All Vulnerability Reports

Warning about NPM modules


Severity

Advisory

Vendor

Node Package Manager (NPM)

Versions Affected

  • Pivotal Cloud Foundry Elastic Runtime
  • Cloud Foundry NodeJS Buildpack

Description

If your app developers deploy Node applications, we'd like to alert you to recent developments with NPM and module ownership in the Node community.

A blog post was published 3/22/16 explaining why Azer Koçulu (github handle @azer), the owner of many popular Node modules, had un-published all of his modules from NPM's public repository.

This un-publishing of modules left open the question of "ownership" for the module names, creating an opportunity for malicious actors to take over ownership of the module and publish a version of the module with malicious code.

At this moment, it's not clear whether any of the new owners of Azer's modules have malicious intent or have acted maliciously.

However, this is a great time to review how app developers on your Pivotal Cloud Foundry platform are packaging their applications, and see if those applications might be susceptible to running unexpected code.

Who Might be Susceptible?

If your app developers are vendoring their node modules, they are probably fine (unless they have pulled in a questionable module while vendoring since the unpublish event).

If your app developers are not using any of Azer's module, this particular unpublish event won't affect them. Unfortunately, it may not be easy to determine if this is the case.

To check if if an app is using any of the affected packages:

SSH into a running application container and check:

cf ssh <appname>
export HOME=/home/vcap/app 
cd $HOME 
source ~/.profile.d/nodejs.sh 
npm list

An app developer can then correlate results against Azer’s published list of unpublished modules. If any matches are found, it should be investigated whether the application was staged after Azer unpublished the node modules.

Mitigation

Azer is still maintaining modules on github, so an app developer may be able to point their packages.json to pull from the github repository directly, instead of NPM.

General instructions for declaring NPM dependencies are here.

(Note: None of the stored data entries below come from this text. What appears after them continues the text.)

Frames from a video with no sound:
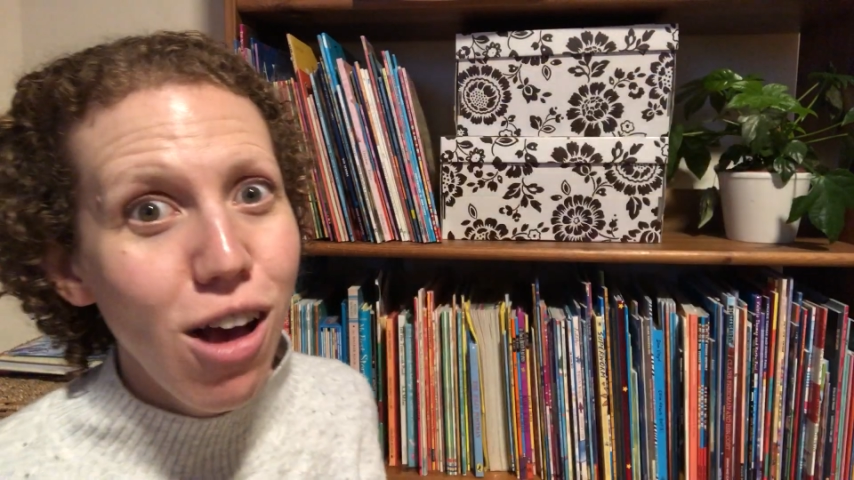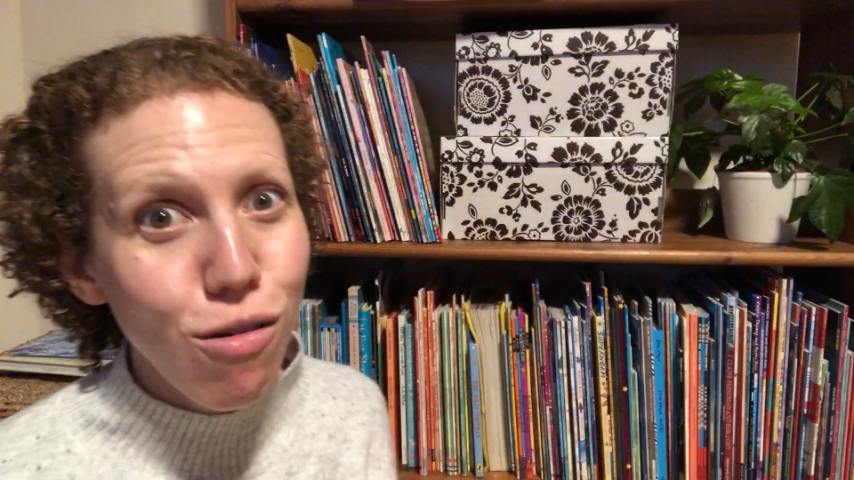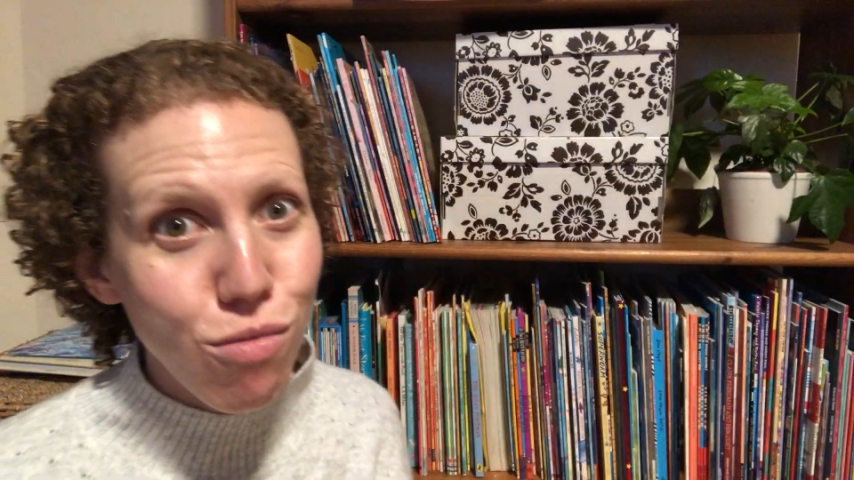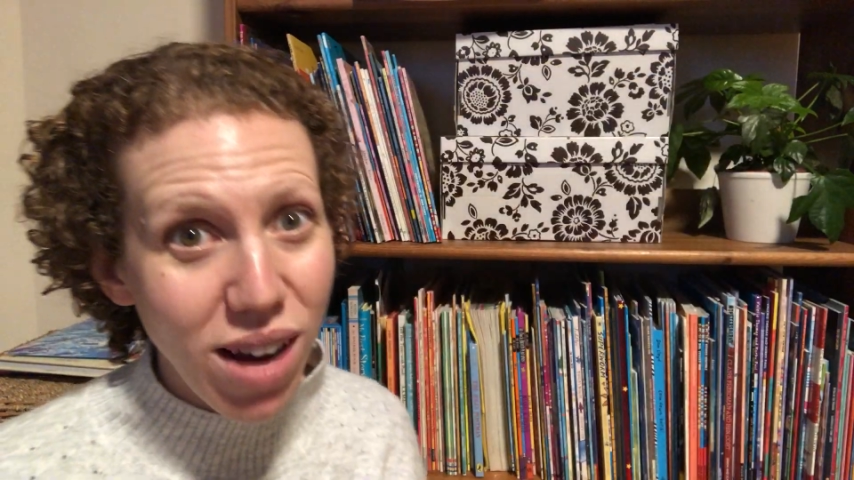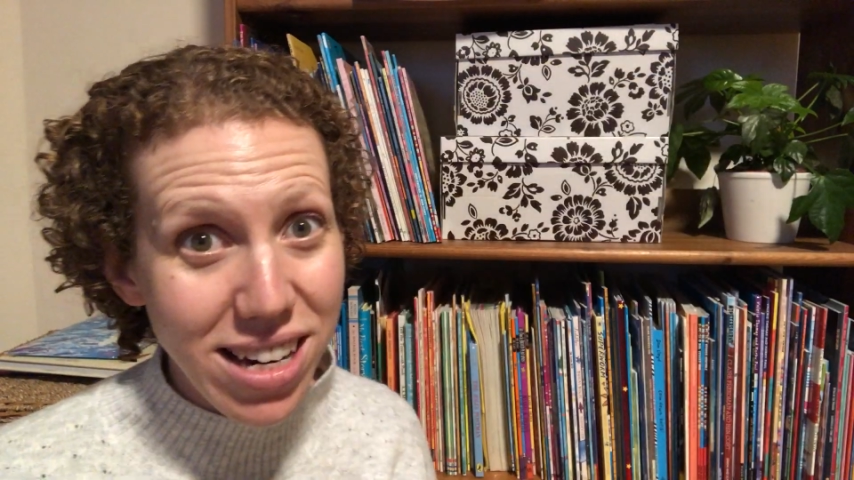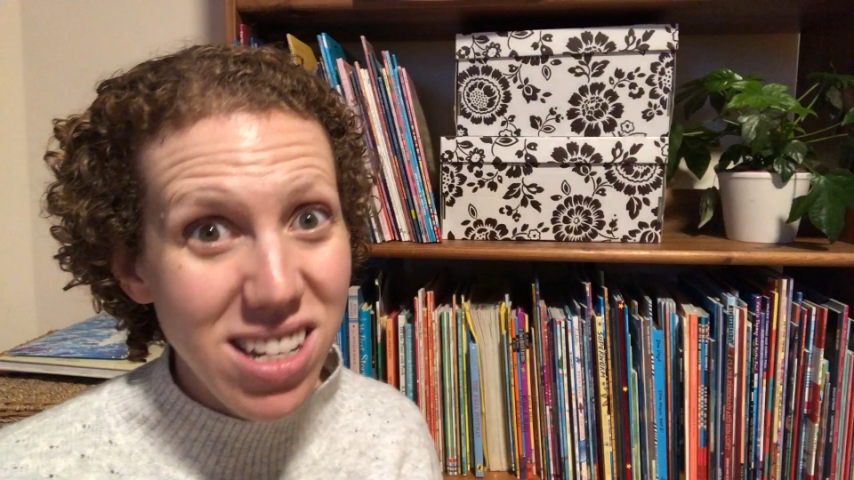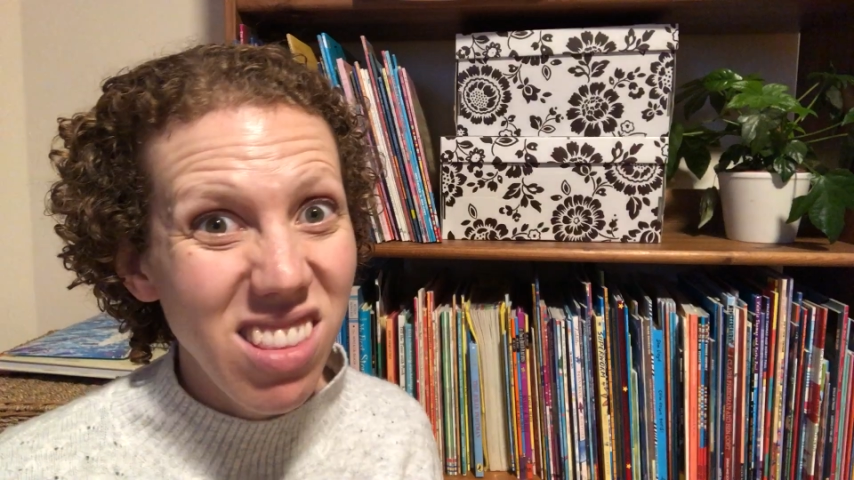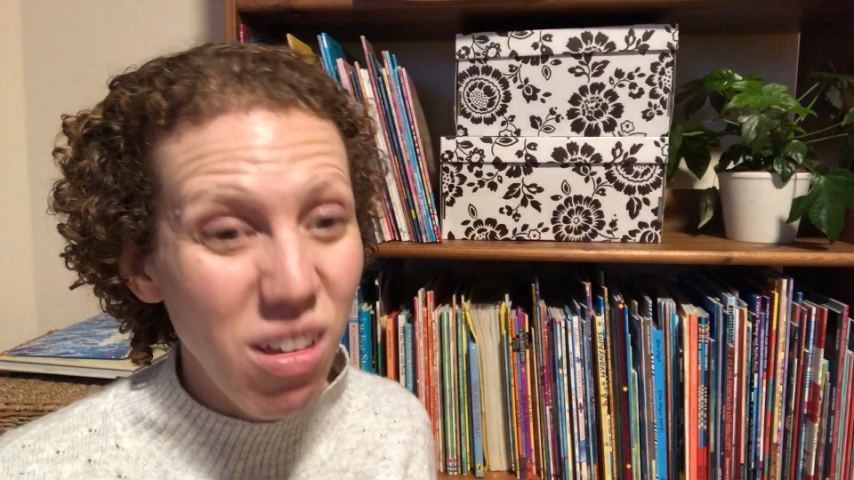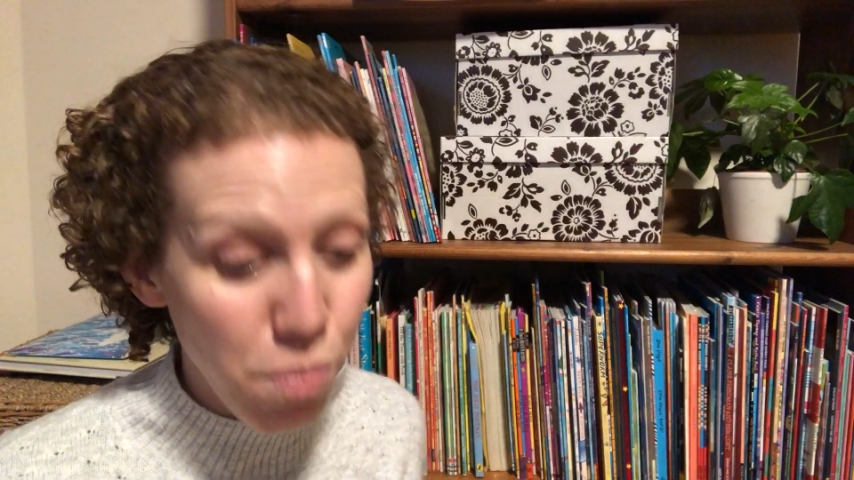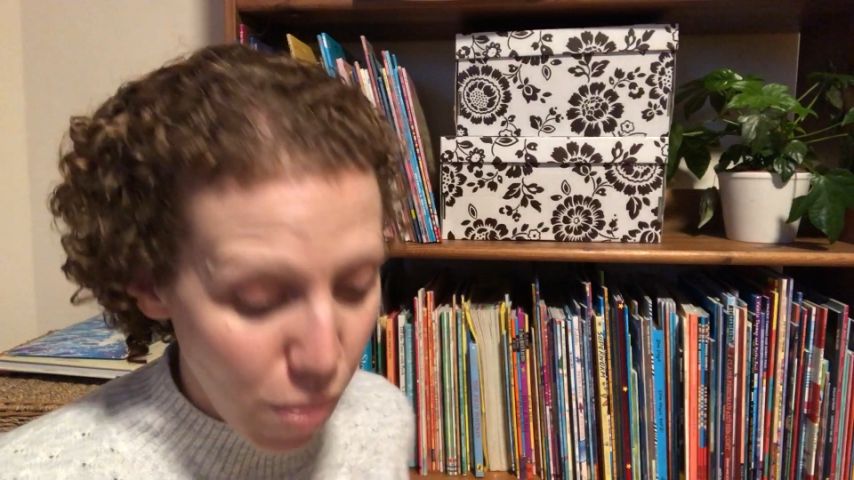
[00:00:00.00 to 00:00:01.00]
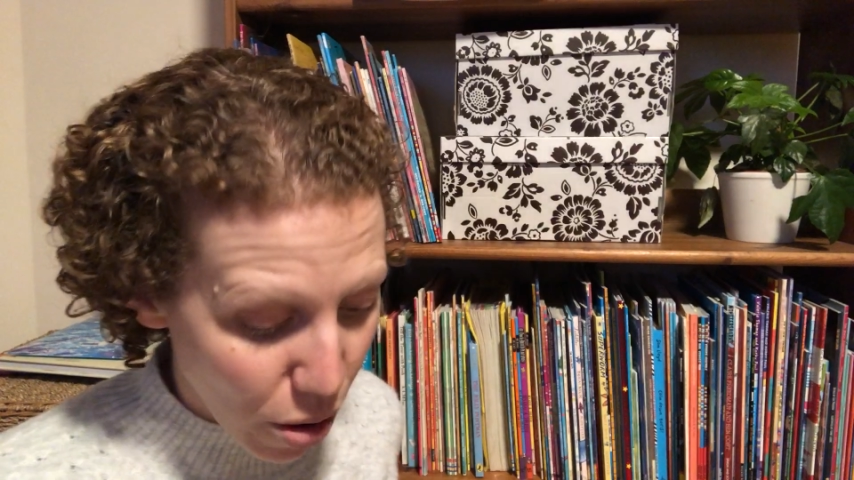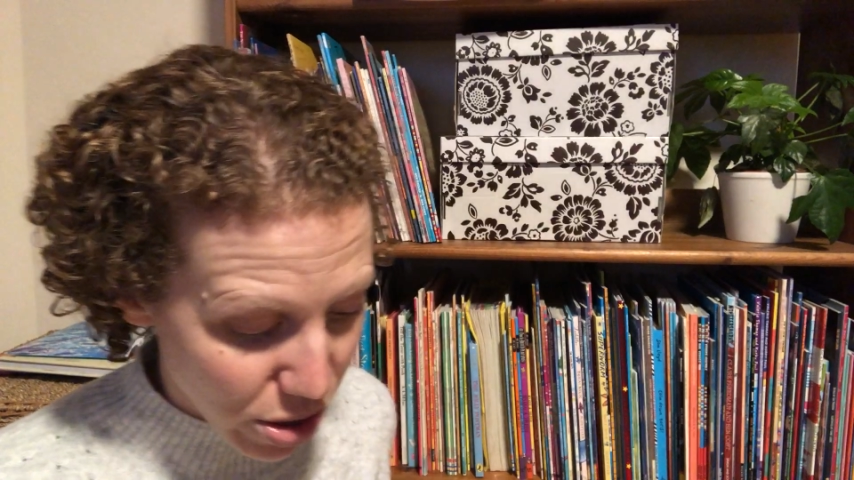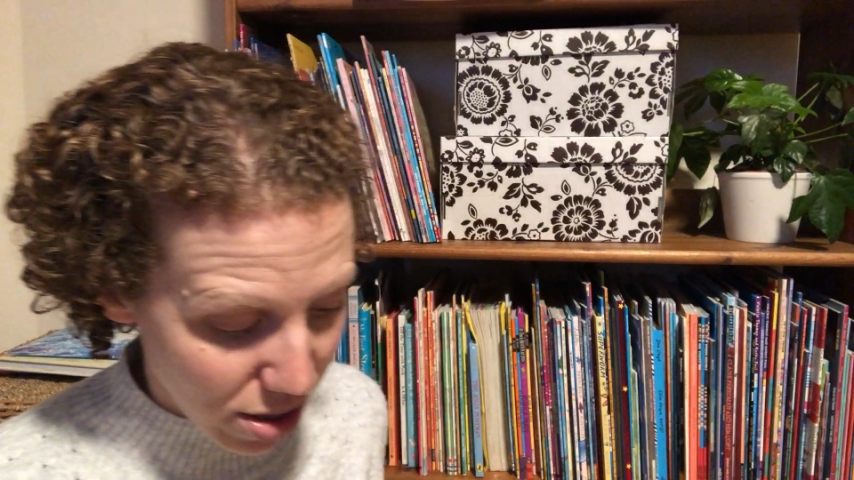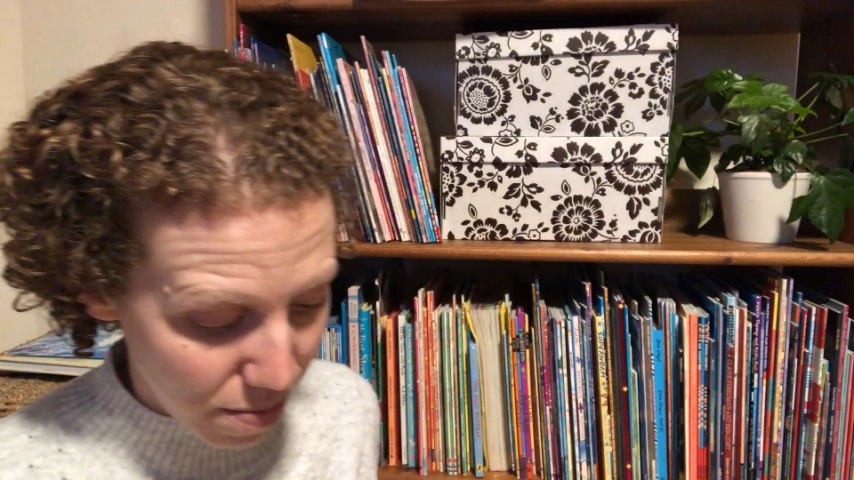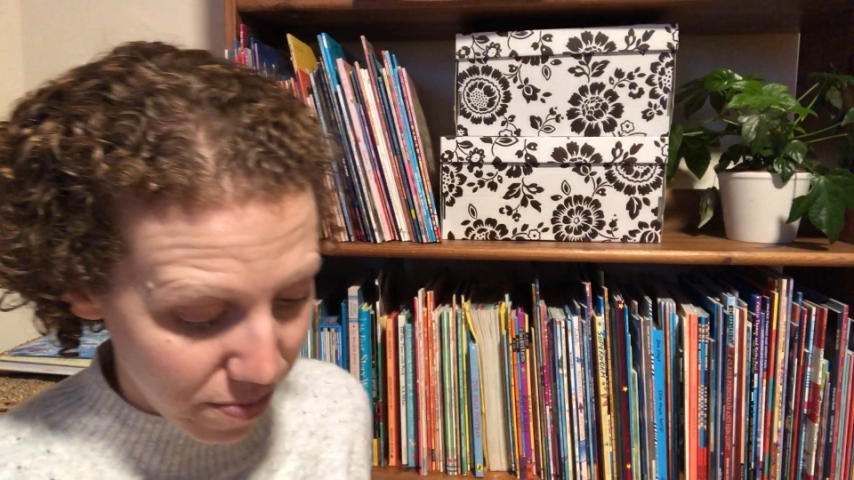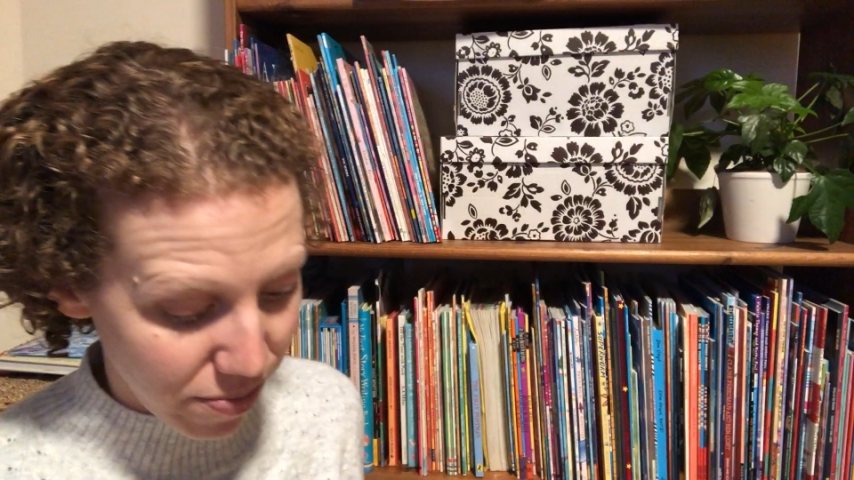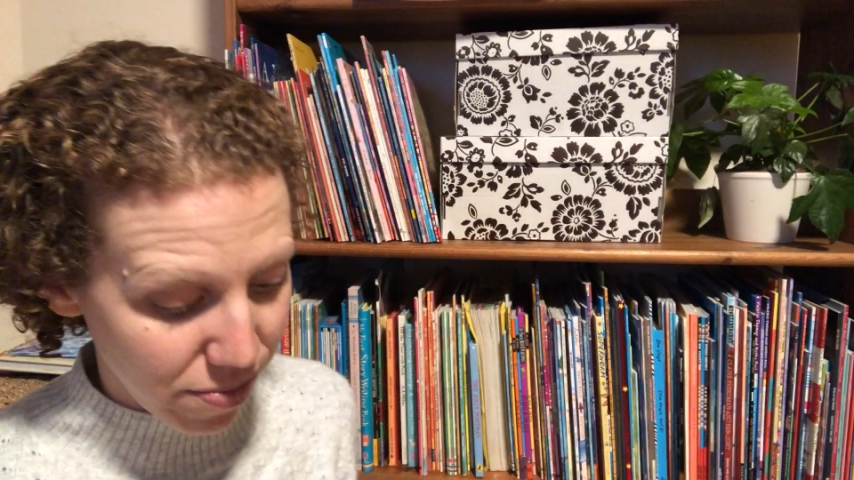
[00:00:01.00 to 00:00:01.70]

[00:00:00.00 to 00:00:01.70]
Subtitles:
right at the bottom.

As an example, kik could be pulled from github by declaring the dependency as:

...
  "dependencies": {
    "kik": "git://github.com/azer/kik",
  ...

However, Pivotal has encountered difficulties resolving all of a project's dependencies in this way, so unfortunately, mileage may vary.

Good Practices

If app developers are not vendoring their node modules, they should be advised to do so. This means that modules are resolved once, before push, and not during staging.

To ensure modules are vendored, before pushing run:

npm install # vendors into ./node_modules

Any subsequent cf push will upload your vendored dependencies as part of the application code, and the buildpack will not attempt to resolve and download these modules at staging time.